■ Task statement ■
Look through the records below, and whenever a line contains "video", copy it.

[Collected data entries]
━━━━━━━━━━
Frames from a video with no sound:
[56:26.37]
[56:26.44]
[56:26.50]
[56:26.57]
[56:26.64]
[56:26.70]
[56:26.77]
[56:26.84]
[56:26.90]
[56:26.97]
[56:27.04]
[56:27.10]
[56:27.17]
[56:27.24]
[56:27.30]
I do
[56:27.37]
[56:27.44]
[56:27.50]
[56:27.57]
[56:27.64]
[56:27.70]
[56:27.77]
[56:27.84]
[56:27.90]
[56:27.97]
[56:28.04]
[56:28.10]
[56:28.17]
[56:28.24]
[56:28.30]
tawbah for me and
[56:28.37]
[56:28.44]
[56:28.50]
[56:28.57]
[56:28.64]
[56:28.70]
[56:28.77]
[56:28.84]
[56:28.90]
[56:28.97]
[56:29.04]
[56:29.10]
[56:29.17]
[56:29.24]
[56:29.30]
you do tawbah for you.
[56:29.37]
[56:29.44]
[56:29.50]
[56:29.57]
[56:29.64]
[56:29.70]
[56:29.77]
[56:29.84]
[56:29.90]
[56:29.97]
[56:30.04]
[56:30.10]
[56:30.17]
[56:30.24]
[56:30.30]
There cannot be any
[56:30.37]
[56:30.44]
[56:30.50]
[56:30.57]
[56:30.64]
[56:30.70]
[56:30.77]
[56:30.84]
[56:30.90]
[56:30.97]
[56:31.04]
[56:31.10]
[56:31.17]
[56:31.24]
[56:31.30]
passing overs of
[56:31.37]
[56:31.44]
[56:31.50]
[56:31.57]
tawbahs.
━━━━━━━━━━
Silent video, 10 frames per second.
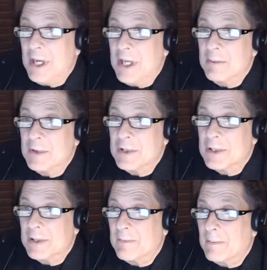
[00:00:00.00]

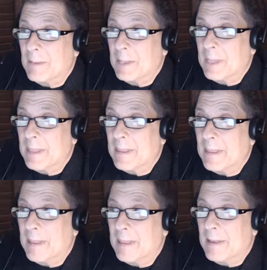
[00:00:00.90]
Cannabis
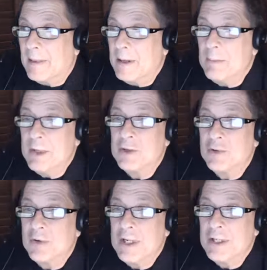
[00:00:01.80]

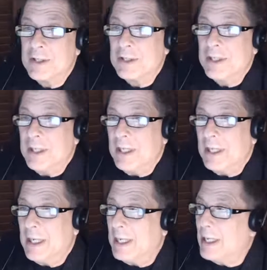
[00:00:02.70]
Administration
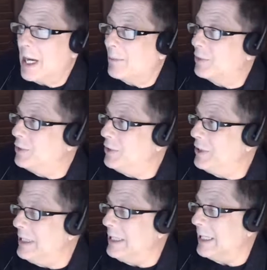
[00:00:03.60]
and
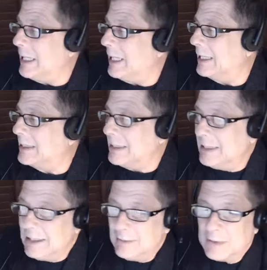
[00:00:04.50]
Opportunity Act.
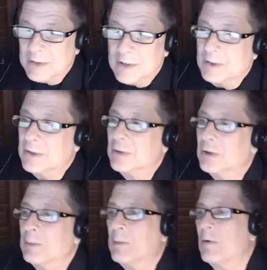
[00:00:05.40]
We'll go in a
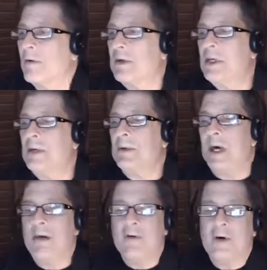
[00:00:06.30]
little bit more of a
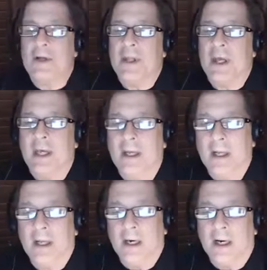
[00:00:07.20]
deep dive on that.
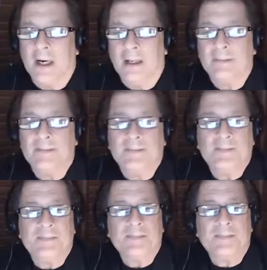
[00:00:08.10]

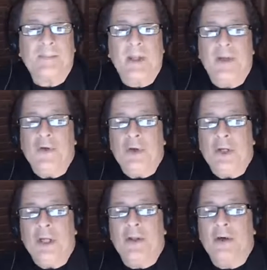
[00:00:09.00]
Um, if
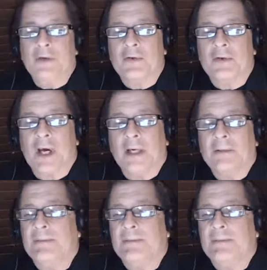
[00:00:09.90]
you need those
━━━━━━━━━━
■ Finished exercise ■
Frames from a video with no sound:
Silent video, 10 frames per second.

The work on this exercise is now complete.